The Caruanas moved back to the United States three years ago, in large part because of the support of the St. Louis Chess Club and the interest Sinquefield had in Caruana’s joining the U.S. team.
In 2015, the St. Louis Post-Dispatch reported that Caruana had received an offer of more than $200,000 from the U.S. Chess Federation to switch allegiances. At the time, Caruana said, he had turned down the offer, though he did later make the switch. (Transfers of elite players are rare, but Russia and the United States have benefited from them in recent decades.)
Norway’s hopes need no such reinforcement. Carlsen is the undisputed king of chess, renowned for a swaggering, bad-boy demeanor; he has developed his own popular chess app and supplements his income with big-dollar endorsement contracts.
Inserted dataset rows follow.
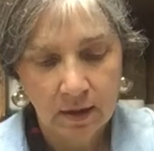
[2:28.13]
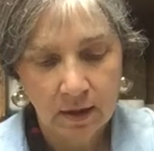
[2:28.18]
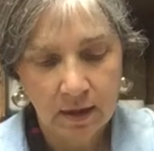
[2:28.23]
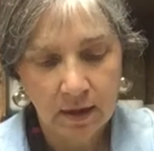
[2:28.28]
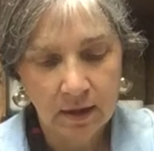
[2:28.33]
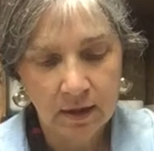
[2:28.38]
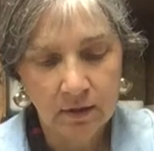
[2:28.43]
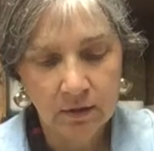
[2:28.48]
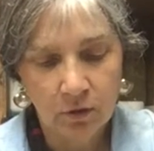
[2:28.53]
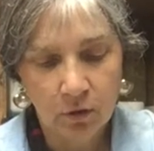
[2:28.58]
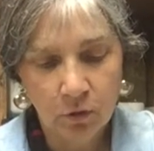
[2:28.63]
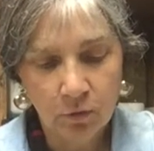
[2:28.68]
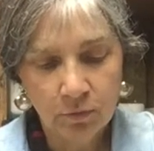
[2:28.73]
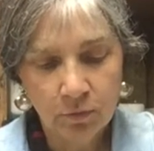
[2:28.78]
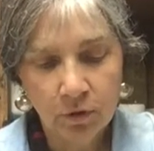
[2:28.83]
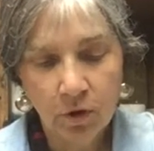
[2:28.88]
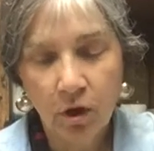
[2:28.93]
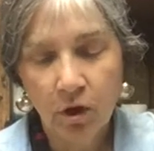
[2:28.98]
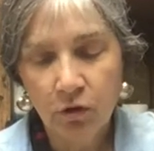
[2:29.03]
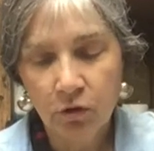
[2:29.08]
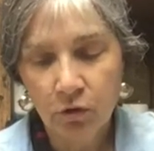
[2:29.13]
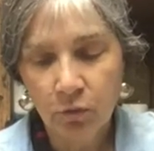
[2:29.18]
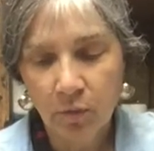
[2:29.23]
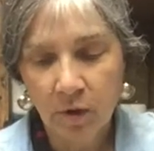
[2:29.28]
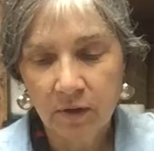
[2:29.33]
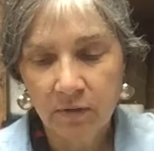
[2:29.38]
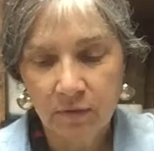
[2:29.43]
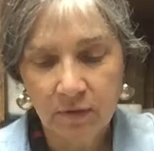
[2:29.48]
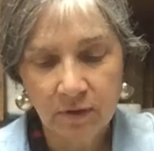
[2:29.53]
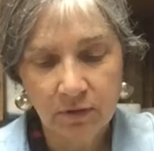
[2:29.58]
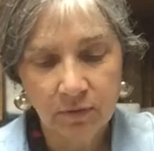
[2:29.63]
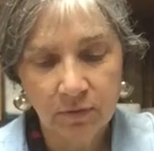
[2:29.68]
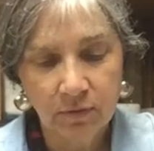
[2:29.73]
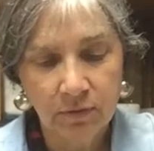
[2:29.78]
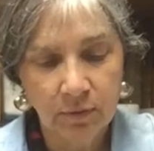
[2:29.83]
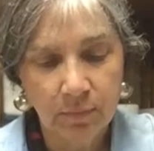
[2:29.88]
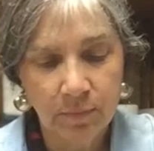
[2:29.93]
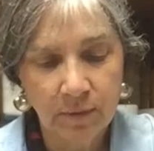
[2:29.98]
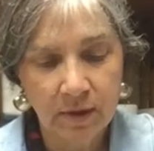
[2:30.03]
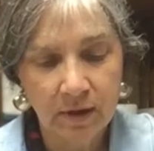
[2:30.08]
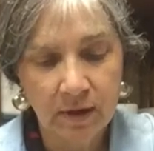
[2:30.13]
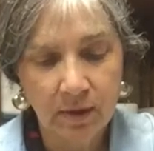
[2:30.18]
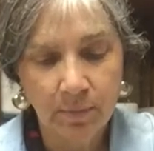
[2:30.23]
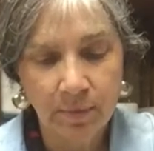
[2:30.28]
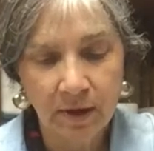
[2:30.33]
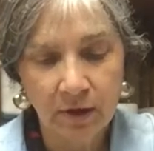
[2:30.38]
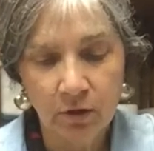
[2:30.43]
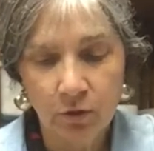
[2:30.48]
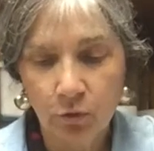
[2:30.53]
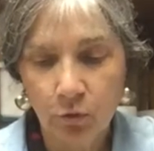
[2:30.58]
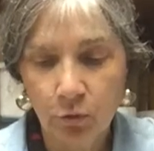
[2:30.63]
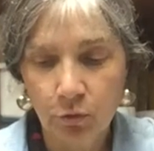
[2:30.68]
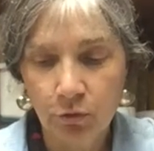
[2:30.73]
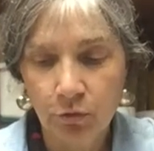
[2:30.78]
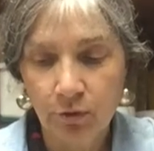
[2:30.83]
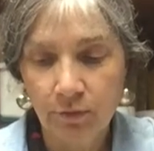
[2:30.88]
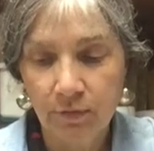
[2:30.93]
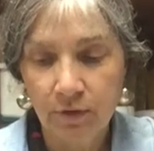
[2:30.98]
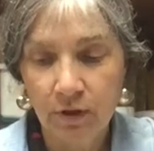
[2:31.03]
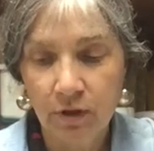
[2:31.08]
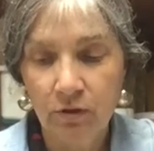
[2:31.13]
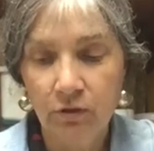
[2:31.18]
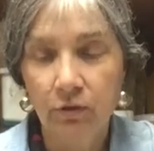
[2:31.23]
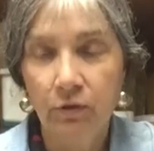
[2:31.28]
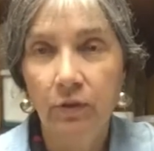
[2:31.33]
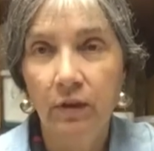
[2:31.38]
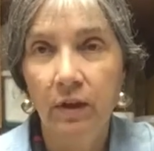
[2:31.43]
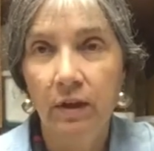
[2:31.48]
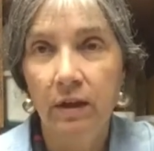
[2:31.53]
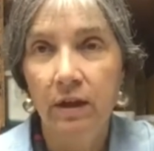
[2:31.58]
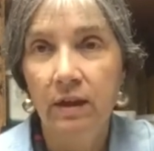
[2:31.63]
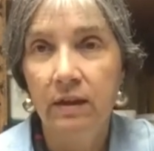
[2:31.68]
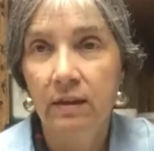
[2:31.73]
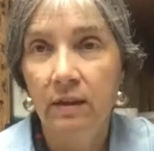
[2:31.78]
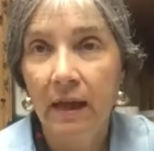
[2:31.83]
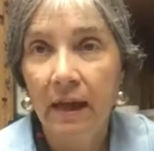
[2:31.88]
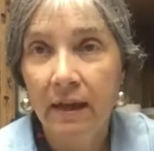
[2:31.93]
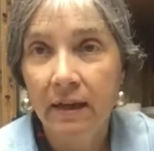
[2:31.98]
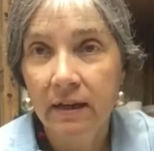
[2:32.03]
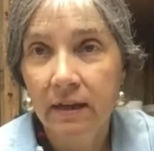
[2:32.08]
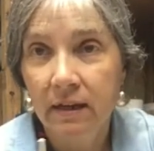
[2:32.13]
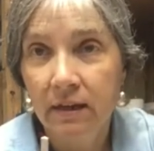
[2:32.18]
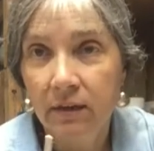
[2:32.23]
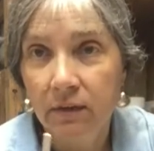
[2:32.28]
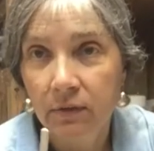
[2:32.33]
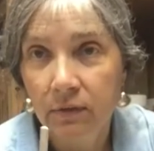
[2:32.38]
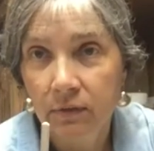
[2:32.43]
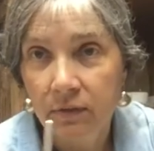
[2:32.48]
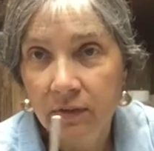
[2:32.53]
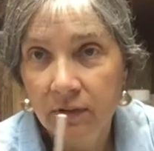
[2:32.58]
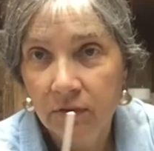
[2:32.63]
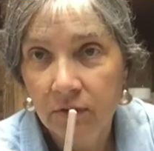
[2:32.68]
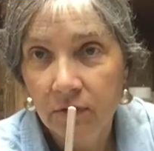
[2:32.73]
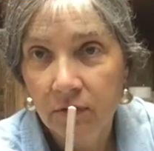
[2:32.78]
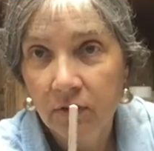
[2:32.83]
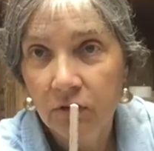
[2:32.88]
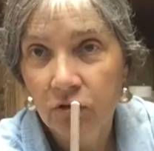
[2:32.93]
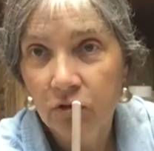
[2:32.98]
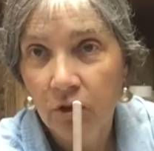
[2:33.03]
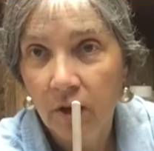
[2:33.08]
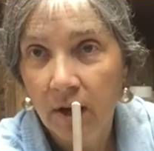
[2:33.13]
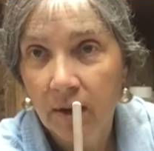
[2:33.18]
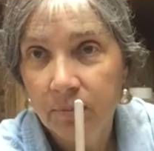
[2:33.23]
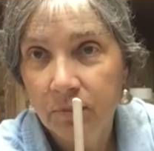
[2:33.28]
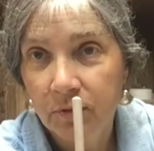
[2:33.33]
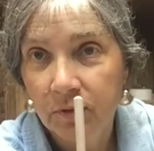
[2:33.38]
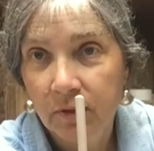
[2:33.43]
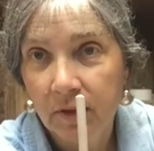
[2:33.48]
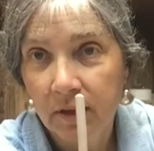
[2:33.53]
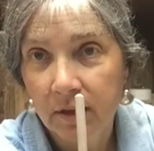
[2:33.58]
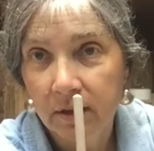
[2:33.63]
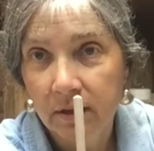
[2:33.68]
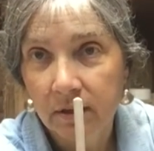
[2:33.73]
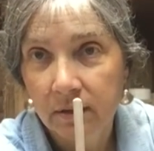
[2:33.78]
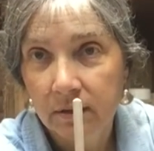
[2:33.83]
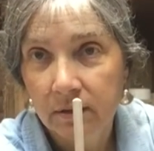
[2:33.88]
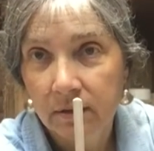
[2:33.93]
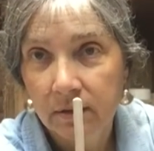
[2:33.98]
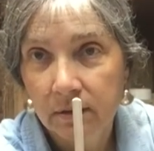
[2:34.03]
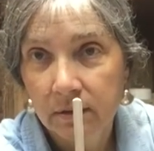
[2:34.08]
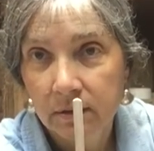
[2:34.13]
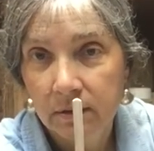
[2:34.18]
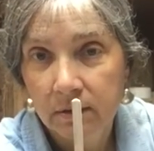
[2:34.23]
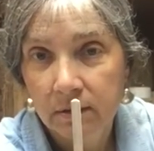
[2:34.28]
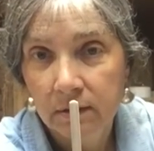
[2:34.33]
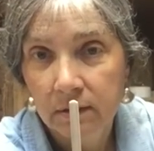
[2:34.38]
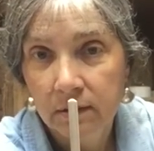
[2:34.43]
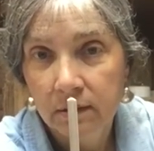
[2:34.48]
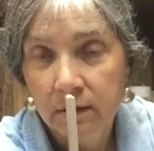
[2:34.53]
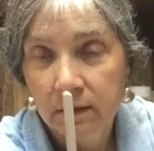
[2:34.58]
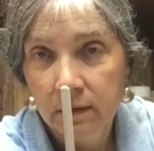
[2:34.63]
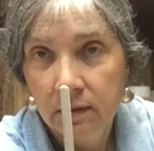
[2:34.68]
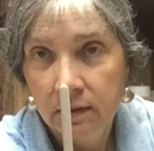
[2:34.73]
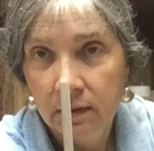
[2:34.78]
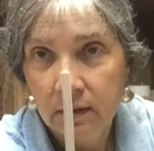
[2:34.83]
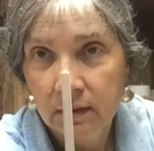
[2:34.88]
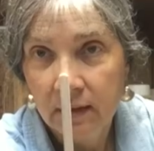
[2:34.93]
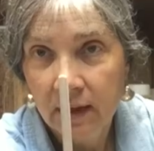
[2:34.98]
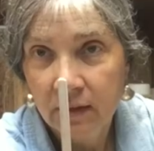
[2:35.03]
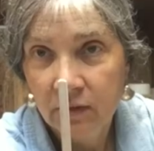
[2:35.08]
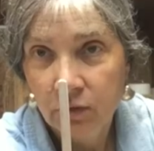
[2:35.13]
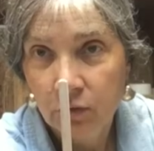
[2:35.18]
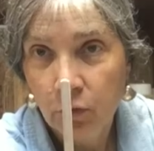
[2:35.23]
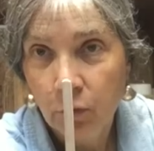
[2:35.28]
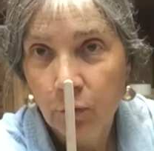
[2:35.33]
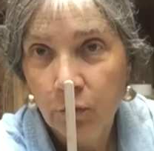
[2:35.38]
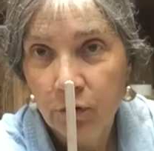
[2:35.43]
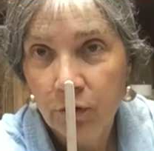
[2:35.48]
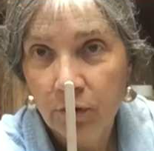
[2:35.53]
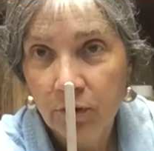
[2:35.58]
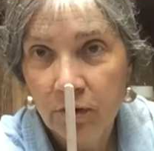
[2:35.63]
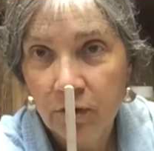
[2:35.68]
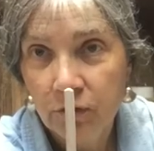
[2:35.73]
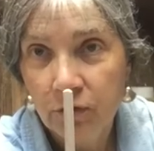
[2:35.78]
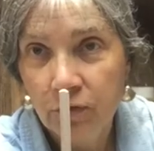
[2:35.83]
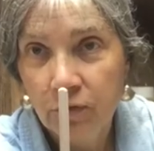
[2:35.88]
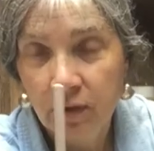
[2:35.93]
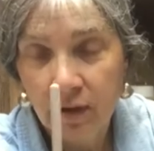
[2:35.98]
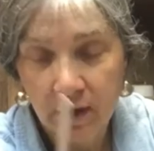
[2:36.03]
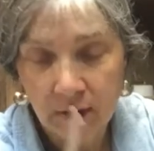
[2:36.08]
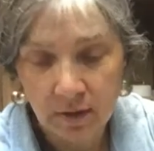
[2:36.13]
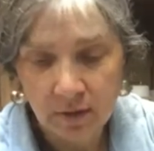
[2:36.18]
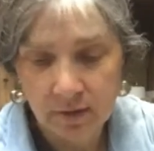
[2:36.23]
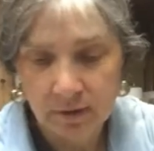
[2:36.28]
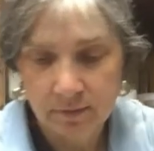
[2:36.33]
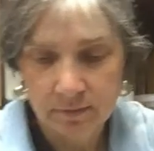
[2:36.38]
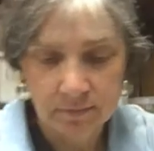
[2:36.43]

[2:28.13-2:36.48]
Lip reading: And overall, you want this to be about 1/4 of an inch thick. And this is a chopstick. That's 1/4 inch thick.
“It was actually interesting to see how quickly the whole country became enamored with chess, because they had a chess hero,” Fabiano said of Carlsen, and Norway. He wondered if he could do the same for the United States.
But Caruana said Carlsen did not intimidate him. “I think that most players at the top are confident,” Caruana said. “Some are even arrogant.”
“Especially for Magnus,” he added, “it’s kind of hard for it not to get to his head because he’s had an enormous amount of success, more than anyone in the history of chess, especially considering his age right now.”
Win or lose, Caruana is likely to go down as one of the best players of his generation. And, he said, he is ready for the next generation, too. “I welcome the challenge.”